So after some furious disassembling, assembling, and linking, things got this far:
It took longer than it ought to have because although IDA is great, I couldn’t figure out how to make it work with GW-BASIC’s bizarre segment usage. The problem is that the BASIC data segment is tacked onto the end of the code, and during initialization, CS equals DS and variables have high offsets in the segment. But after initialization, CS no longer equals DS and DS points at the beginning of the data, which means variables are at low offsets within DS. I failed to convince IDA that the same data is accessed through completely different offsets at different points in the code. After a lot of trying and failing, I’m still unsure if I’m doing something wrong or if it’s really a situation that IDA can’t adequately handle.
At any rate, I ended up with a bit over four thousand lines of a GW-BASIC OEM module, lovingly borrowed from Compaq’s BASICA.EXE version 1.13.

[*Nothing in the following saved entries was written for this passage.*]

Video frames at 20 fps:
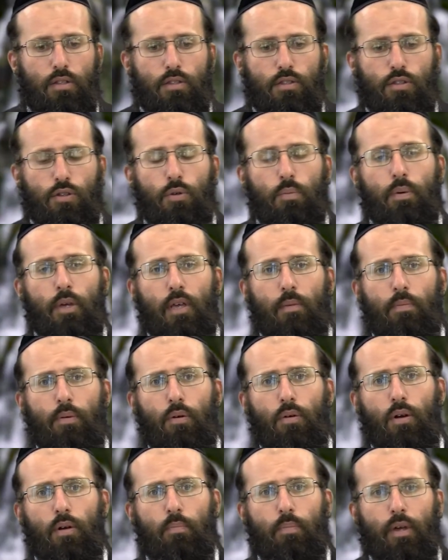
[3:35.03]
Two
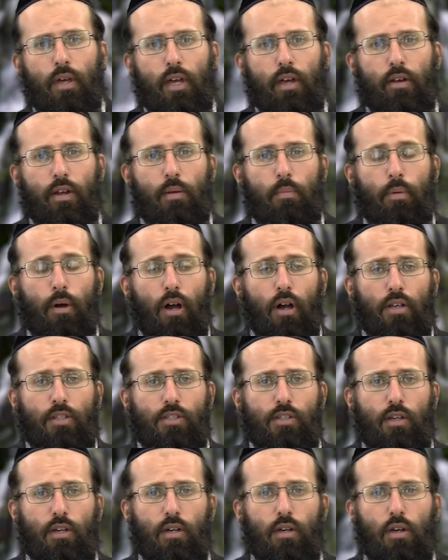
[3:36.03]
people appear in the
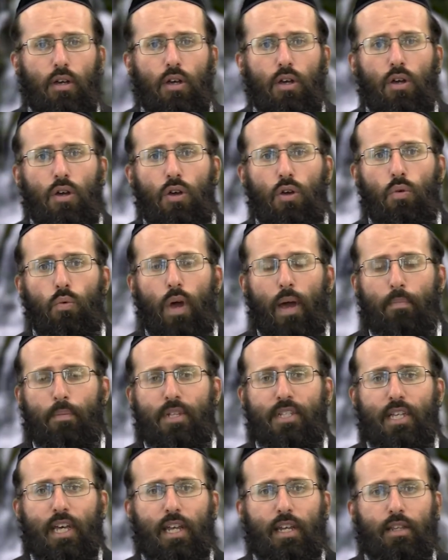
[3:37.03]
Parsha who
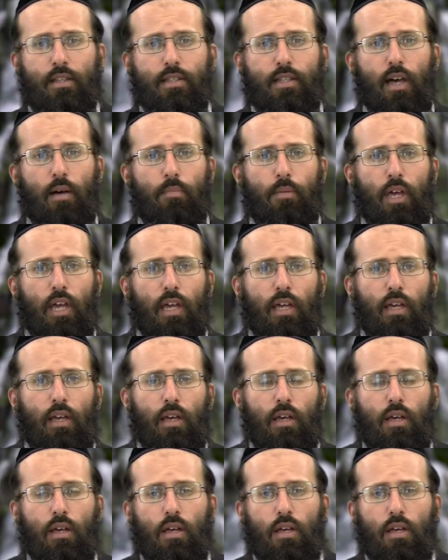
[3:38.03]
represent something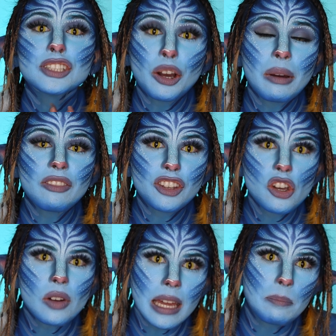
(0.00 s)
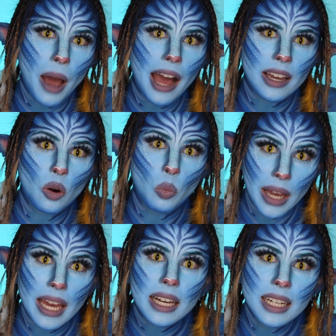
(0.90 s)
so if you could buy a
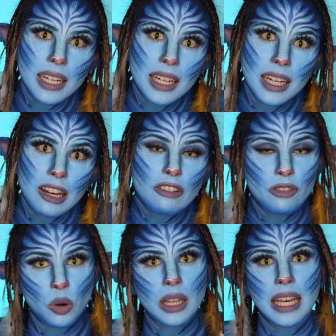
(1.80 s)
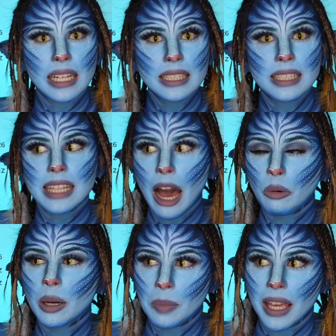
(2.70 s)
wig for this,
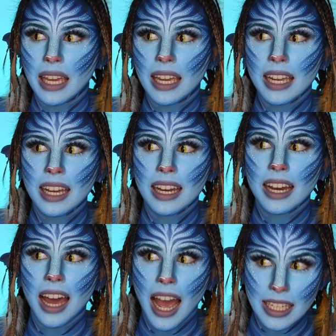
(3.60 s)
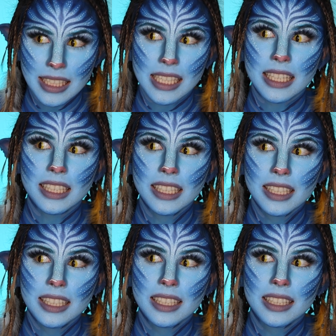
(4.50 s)
that would be ideal.
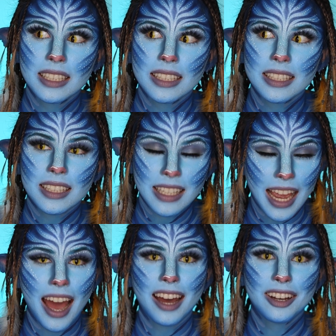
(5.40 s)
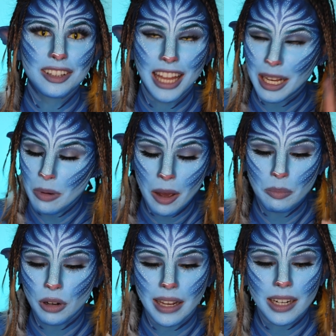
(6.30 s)
Yeah, like
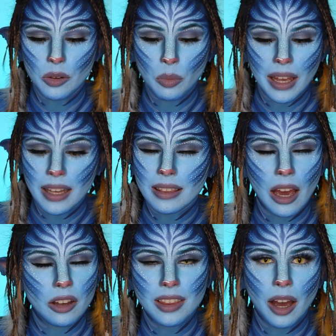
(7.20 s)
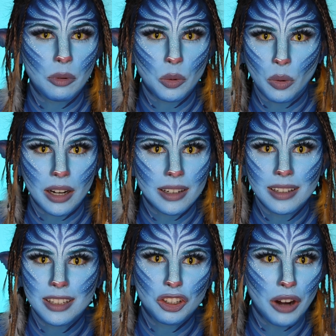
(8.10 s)
a braided wig. That, that would
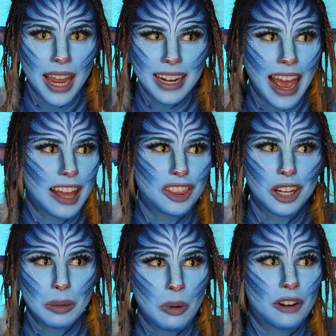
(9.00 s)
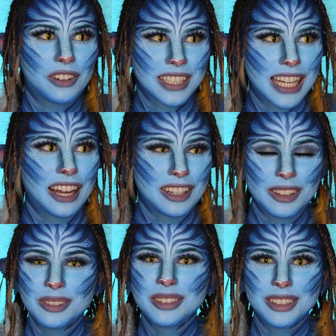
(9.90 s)
work great and look perfect on
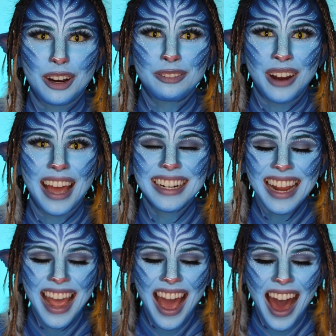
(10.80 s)
you, girlfriend.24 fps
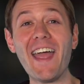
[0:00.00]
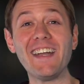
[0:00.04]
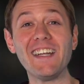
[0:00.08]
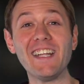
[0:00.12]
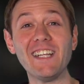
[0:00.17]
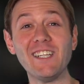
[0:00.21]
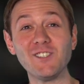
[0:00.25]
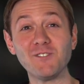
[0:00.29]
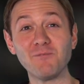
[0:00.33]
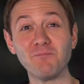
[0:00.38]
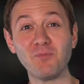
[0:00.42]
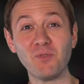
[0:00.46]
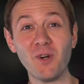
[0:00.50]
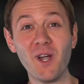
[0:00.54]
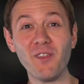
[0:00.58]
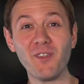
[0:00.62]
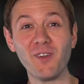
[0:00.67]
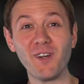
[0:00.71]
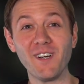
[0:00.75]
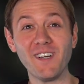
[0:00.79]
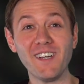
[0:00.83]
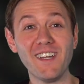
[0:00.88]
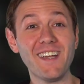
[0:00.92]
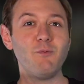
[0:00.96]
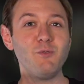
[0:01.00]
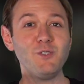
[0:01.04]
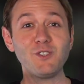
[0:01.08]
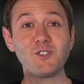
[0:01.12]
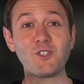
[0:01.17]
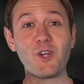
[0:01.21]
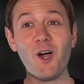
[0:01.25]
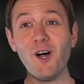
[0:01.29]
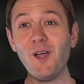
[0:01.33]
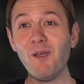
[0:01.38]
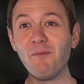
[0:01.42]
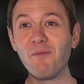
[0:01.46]
and his brother. We'll
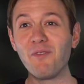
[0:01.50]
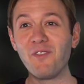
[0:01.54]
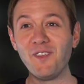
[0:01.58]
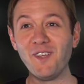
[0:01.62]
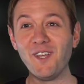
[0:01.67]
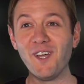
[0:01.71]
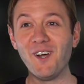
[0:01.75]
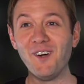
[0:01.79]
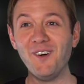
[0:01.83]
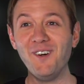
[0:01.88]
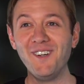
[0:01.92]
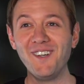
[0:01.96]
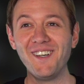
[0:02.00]
just call him Theo.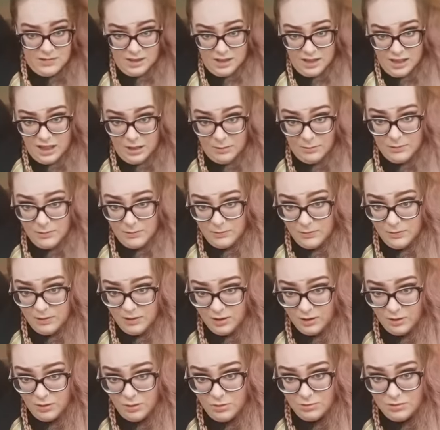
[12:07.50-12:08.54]
keep
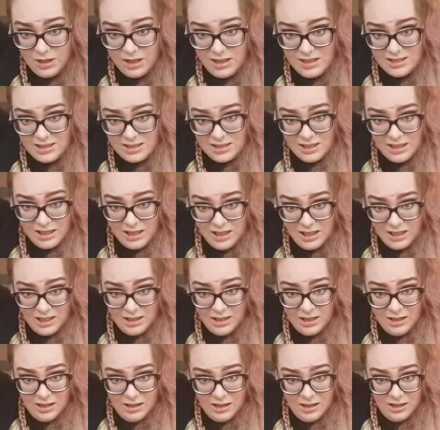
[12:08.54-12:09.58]
everything all nice and
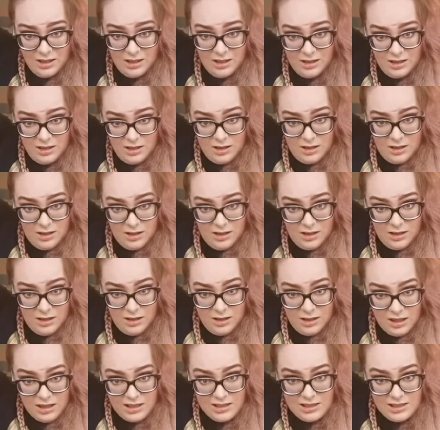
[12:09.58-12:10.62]
neat.
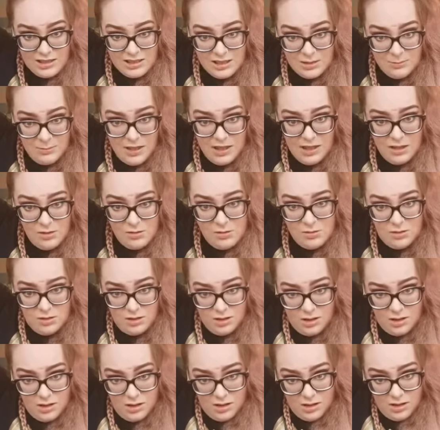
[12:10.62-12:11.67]
This is the middle,
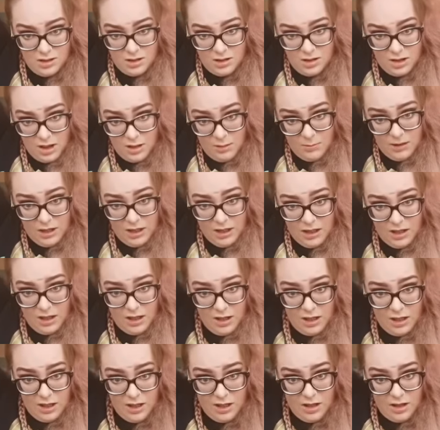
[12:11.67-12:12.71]
coming
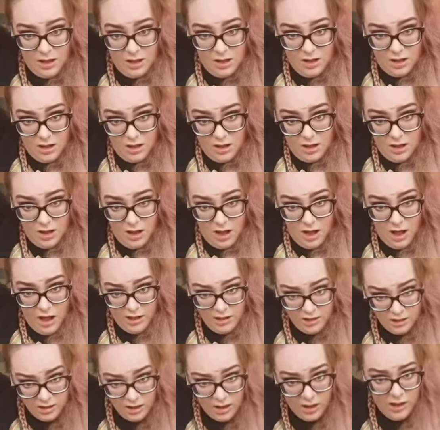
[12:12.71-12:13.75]

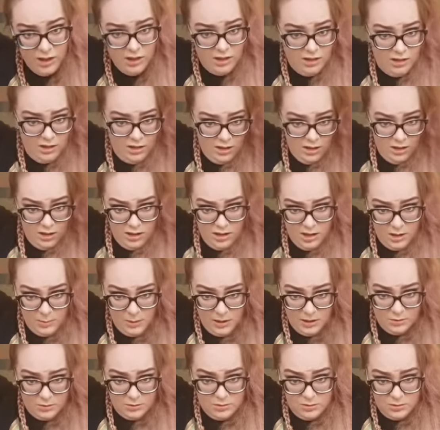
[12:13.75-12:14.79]
under the
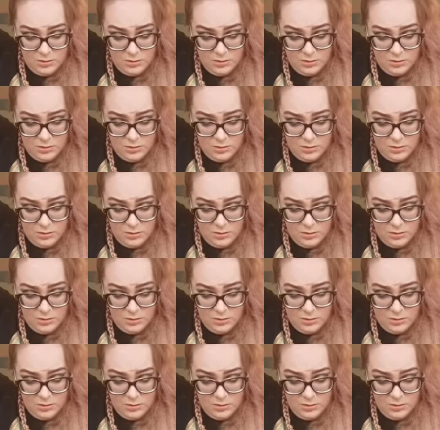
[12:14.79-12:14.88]
middle.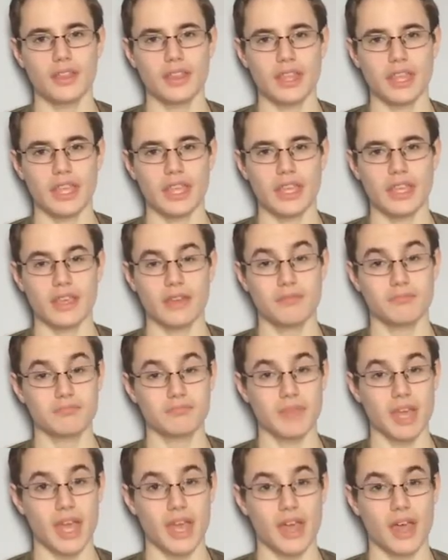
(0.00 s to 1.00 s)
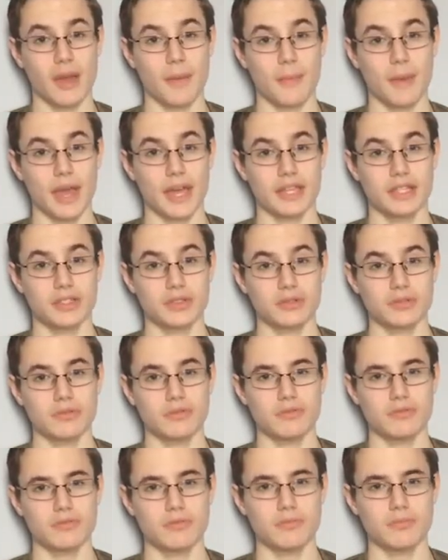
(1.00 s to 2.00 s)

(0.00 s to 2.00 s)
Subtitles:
the actual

The original most likely had the OEM code split into several modules, which is evidenced by small gaps in the code. Those would be caused by paragraph alignment of the segments.
Using the previously disclosed information, the source modules were all assembled with MASM 1.06 (no errors) and linked with LINK V2.01 (Large), executable dated 4-01-83. The order of the modules definitely matters, at least to some extent. The linker warns that there is no stack segment (true; the original Compaq executable doesn’t have one either) and shows one error about an offset width exceeding field with in the MATH module. While that error is also legit, the code is just written that way. Despite those issues, the linker still produces a working executable. Here’s the map file in case anyone is curious.
The linker error turned out to be somewhat significant. The offending code in MATH1.ASM is this:
SIN30: MOV AL,LOW OFFSET $FAC
The linker correctly complains that it can’t shove the 16-bit $FAC offset into an 8-bit register. What the authors probably actually intended is this:
SIN30: MOV AL,BYTE PTR $FAC
Now, where it gets really interesting is that out of the four GW-BASIC 1.x executables examined (Compaq BASICA.EXE 1.13 and 1.14, Eagle GWBASIC 1.10, Corona GWBASIC 1.12.03), three in fact use the latter, corrected version of the code. Only Compaq’s BASIC 1.13, clearly the oldest of the bunch, uses the buggy code sequence which matches the source code released by Microsoft.
As previously mentioned, not one of those four binaries is an exact match for the released source. Compaq’s version 1.13 is the closest, but not identical. At this point it is anyone’s guess if any OEM ever released a GW-BASIC version that was built from the exact source code that Microsoft recently published.
Note: The OEM module is not yet in a shape suitable for publishing so don’t ask.